##### Task input

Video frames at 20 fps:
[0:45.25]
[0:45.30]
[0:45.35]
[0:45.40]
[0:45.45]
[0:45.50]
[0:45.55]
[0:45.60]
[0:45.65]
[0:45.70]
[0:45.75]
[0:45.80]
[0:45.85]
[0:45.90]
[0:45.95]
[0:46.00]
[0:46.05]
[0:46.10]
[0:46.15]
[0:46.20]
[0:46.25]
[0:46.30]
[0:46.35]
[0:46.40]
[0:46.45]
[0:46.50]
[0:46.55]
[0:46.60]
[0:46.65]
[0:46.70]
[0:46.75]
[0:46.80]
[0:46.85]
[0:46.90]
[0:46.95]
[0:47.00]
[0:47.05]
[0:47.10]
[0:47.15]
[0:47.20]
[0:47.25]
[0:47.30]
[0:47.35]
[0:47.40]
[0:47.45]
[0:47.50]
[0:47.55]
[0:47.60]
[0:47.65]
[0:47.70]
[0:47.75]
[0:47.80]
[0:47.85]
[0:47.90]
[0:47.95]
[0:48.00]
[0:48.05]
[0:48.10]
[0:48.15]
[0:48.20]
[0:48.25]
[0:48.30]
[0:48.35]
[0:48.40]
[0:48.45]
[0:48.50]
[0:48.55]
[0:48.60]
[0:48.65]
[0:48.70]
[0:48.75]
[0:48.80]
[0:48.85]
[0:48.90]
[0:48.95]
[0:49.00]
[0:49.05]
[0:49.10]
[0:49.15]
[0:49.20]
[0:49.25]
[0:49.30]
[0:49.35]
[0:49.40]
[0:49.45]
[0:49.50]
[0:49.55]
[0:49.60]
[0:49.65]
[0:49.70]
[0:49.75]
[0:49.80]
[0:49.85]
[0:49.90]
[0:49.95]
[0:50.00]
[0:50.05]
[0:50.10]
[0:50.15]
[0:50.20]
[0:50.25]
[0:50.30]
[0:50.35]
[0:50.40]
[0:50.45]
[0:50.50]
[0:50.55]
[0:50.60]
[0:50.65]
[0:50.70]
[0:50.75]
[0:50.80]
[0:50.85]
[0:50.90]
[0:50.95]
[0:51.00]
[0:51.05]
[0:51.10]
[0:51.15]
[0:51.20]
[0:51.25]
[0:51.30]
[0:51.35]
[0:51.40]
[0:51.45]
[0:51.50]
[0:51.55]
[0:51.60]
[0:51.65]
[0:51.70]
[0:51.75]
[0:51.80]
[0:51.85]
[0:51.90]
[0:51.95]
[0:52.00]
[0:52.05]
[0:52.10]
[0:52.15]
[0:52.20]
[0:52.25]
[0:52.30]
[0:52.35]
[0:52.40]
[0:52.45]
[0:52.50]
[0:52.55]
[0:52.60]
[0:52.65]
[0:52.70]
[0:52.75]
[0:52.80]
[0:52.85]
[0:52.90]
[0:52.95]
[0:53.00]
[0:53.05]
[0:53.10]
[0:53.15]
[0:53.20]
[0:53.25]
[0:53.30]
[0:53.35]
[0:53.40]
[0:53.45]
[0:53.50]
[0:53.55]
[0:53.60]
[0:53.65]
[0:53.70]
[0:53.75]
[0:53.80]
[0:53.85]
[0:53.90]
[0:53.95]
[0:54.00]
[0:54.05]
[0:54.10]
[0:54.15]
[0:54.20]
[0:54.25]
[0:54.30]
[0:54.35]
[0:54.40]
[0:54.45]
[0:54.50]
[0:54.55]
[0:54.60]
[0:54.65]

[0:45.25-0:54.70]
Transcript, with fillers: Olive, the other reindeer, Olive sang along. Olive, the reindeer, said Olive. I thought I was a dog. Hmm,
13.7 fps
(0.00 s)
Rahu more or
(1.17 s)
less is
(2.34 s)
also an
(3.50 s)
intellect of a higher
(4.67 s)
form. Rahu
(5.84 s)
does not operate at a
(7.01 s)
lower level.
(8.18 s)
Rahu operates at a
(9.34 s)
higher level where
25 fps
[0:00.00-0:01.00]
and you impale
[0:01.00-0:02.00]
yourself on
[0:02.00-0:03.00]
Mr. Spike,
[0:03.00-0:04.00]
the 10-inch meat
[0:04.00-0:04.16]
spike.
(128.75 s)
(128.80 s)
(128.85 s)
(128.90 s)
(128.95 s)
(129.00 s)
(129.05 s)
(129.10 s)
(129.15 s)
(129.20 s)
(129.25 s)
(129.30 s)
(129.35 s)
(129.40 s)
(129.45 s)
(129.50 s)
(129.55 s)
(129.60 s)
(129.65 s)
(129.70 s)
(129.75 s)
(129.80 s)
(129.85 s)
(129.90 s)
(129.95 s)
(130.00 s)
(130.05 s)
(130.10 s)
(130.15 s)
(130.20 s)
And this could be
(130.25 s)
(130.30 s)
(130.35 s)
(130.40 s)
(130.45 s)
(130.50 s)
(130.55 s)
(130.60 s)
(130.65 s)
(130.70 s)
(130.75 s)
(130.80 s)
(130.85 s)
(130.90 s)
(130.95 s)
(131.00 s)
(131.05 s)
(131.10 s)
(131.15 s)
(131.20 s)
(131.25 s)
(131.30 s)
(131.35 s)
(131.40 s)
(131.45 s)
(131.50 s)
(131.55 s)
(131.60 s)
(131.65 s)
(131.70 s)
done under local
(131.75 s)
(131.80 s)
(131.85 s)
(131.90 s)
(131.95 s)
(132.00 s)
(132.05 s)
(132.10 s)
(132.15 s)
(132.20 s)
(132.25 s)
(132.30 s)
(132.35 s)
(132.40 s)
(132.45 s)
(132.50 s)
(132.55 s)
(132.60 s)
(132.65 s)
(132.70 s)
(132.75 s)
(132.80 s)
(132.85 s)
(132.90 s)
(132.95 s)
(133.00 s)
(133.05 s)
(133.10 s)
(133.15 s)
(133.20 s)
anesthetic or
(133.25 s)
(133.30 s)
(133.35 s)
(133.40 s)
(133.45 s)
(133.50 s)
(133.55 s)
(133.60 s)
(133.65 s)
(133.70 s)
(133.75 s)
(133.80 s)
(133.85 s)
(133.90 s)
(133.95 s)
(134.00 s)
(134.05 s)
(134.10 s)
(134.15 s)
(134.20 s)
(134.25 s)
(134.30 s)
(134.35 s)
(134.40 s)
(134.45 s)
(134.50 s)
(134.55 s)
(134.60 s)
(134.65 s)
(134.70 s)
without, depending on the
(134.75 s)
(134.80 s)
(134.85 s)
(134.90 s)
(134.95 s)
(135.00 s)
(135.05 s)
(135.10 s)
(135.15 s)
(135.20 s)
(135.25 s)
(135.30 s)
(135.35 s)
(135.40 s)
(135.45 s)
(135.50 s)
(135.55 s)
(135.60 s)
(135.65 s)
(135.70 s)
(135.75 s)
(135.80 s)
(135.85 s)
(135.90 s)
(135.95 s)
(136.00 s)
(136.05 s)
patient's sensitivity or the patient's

##########

-- The task --
Write out each entry once more, exactly as it was given.

-- Task solution --
Video frames at 20 fps:
[0:45.25]
[0:45.30]
[0:45.35]
[0:45.40]
[0:45.45]
[0:45.50]
[0:45.55]
[0:45.60]
[0:45.65]
[0:45.70]
[0:45.75]
[0:45.80]
[0:45.85]
[0:45.90]
[0:45.95]
[0:46.00]
[0:46.05]
[0:46.10]
[0:46.15]
[0:46.20]
[0:46.25]
[0:46.30]
[0:46.35]
[0:46.40]
[0:46.45]
[0:46.50]
[0:46.55]
[0:46.60]
[0:46.65]
[0:46.70]
[0:46.75]
[0:46.80]
[0:46.85]
[0:46.90]
[0:46.95]
[0:47.00]
[0:47.05]
[0:47.10]
[0:47.15]
[0:47.20]
[0:47.25]
[0:47.30]
[0:47.35]
[0:47.40]
[0:47.45]
[0:47.50]
[0:47.55]
[0:47.60]
[0:47.65]
[0:47.70]
[0:47.75]
[0:47.80]
[0:47.85]
[0:47.90]
[0:47.95]
[0:48.00]
[0:48.05]
[0:48.10]
[0:48.15]
[0:48.20]
[0:48.25]
[0:48.30]
[0:48.35]
[0:48.40]
[0:48.45]
[0:48.50]
[0:48.55]
[0:48.60]
[0:48.65]
[0:48.70]
[0:48.75]
[0:48.80]
[0:48.85]
[0:48.90]
[0:48.95]
[0:49.00]
[0:49.05]
[0:49.10]
[0:49.15]
[0:49.20]
[0:49.25]
[0:49.30]
[0:49.35]
[0:49.40]
[0:49.45]
[0:49.50]
[0:49.55]
[0:49.60]
[0:49.65]
[0:49.70]
[0:49.75]
[0:49.80]
[0:49.85]
[0:49.90]
[0:49.95]
[0:50.00]
[0:50.05]
[0:50.10]
[0:50.15]
[0:50.20]
[0:50.25]
[0:50.30]
[0:50.35]
[0:50.40]
[0:50.45]
[0:50.50]
[0:50.55]
[0:50.60]
[0:50.65]
[0:50.70]
[0:50.75]
[0:50.80]
[0:50.85]
[0:50.90]
[0:50.95]
[0:51.00]
[0:51.05]
[0:51.10]
[0:51.15]
[0:51.20]
[0:51.25]
[0:51.30]
[0:51.35]
[0:51.40]
[0:51.45]
[0:51.50]
[0:51.55]
[0:51.60]
[0:51.65]
[0:51.70]
[0:51.75]
[0:51.80]
[0:51.85]
[0:51.90]
[0:51.95]
[0:52.00]
[0:52.05]
[0:52.10]
[0:52.15]
[0:52.20]
[0:52.25]
[0:52.30]
[0:52.35]
[0:52.40]
[0:52.45]
[0:52.50]
[0:52.55]
[0:52.60]
[0:52.65]
[0:52.70]
[0:52.75]
[0:52.80]
[0:52.85]
[0:52.90]
[0:52.95]
[0:53.00]
[0:53.05]
[0:53.10]
[0:53.15]
[0:53.20]
[0:53.25]
[0:53.30]
[0:53.35]
[0:53.40]
[0:53.45]
[0:53.50]
[0:53.55]
[0:53.60]
[0:53.65]
[0:53.70]
[0:53.75]
[0:53.80]
[0:53.85]
[0:53.90]
[0:53.95]
[0:54.00]
[0:54.05]
[0:54.10]
[0:54.15]
[0:54.20]
[0:54.25]
[0:54.30]
[0:54.35]
[0:54.40]
[0:54.45]
[0:54.50]
[0:54.55]
[0:54.60]
[0:54.65]

[0:45.25-0:54.70]
Transcript, with fillers: Olive, the other reindeer, Olive sang along. Olive, the reindeer, said Olive. I thought I was a dog. Hmm,
13.7 fps
(0.00 s)
Rahu more or
(1.17 s)
less is
(2.34 s)
also an
(3.50 s)
intellect of a higher
(4.67 s)
form. Rahu
(5.84 s)
does not operate at a
(7.01 s)
lower level.
(8.18 s)
Rahu operates at a
(9.34 s)
higher level where
25 fps
[0:00.00-0:01.00]
and you impale
[0:01.00-0:02.00]
yourself on
[0:02.00-0:03.00]
Mr. Spike,
[0:03.00-0:04.00]
the 10-inch meat
[0:04.00-0:04.16]
spike.
(128.75 s)
(128.80 s)
(128.85 s)
(128.90 s)
(128.95 s)
(129.00 s)
(129.05 s)
(129.10 s)
(129.15 s)
(129.20 s)
(129.25 s)
(129.30 s)
(129.35 s)
(129.40 s)
(129.45 s)
(129.50 s)
(129.55 s)
(129.60 s)
(129.65 s)
(129.70 s)
(129.75 s)
(129.80 s)
(129.85 s)
(129.90 s)
(129.95 s)
(130.00 s)
(130.05 s)
(130.10 s)
(130.15 s)
(130.20 s)
And this could be
(130.25 s)
(130.30 s)
(130.35 s)
(130.40 s)
(130.45 s)
(130.50 s)
(130.55 s)
(130.60 s)
(130.65 s)
(130.70 s)
(130.75 s)
(130.80 s)
(130.85 s)
(130.90 s)
(130.95 s)
(131.00 s)
(131.05 s)
(131.10 s)
(131.15 s)
(131.20 s)
(131.25 s)
(131.30 s)
(131.35 s)
(131.40 s)
(131.45 s)
(131.50 s)
(131.55 s)
(131.60 s)
(131.65 s)
(131.70 s)
done under local
(131.75 s)
(131.80 s)
(131.85 s)
(131.90 s)
(131.95 s)
(132.00 s)
(132.05 s)
(132.10 s)
(132.15 s)
(132.20 s)
(132.25 s)
(132.30 s)
(132.35 s)
(132.40 s)
(132.45 s)
(132.50 s)
(132.55 s)
(132.60 s)
(132.65 s)
(132.70 s)
(132.75 s)
(132.80 s)
(132.85 s)
(132.90 s)
(132.95 s)
(133.00 s)
(133.05 s)
(133.10 s)
(133.15 s)
(133.20 s)
anesthetic or
(133.25 s)
(133.30 s)
(133.35 s)
(133.40 s)
(133.45 s)
(133.50 s)
(133.55 s)
(133.60 s)
(133.65 s)
(133.70 s)
(133.75 s)
(133.80 s)
(133.85 s)
(133.90 s)
(133.95 s)
(134.00 s)
(134.05 s)
(134.10 s)
(134.15 s)
(134.20 s)
(134.25 s)
(134.30 s)
(134.35 s)
(134.40 s)
(134.45 s)
(134.50 s)
(134.55 s)
(134.60 s)
(134.65 s)
(134.70 s)
without, depending on the
(134.75 s)
(134.80 s)
(134.85 s)
(134.90 s)
(134.95 s)
(135.00 s)
(135.05 s)
(135.10 s)
(135.15 s)
(135.20 s)
(135.25 s)
(135.30 s)
(135.35 s)
(135.40 s)
(135.45 s)
(135.50 s)
(135.55 s)
(135.60 s)
(135.65 s)
(135.70 s)
(135.75 s)
(135.80 s)
(135.85 s)
(135.90 s)
(135.95 s)
(136.00 s)
(136.05 s)
patient's sensitivity or the patient's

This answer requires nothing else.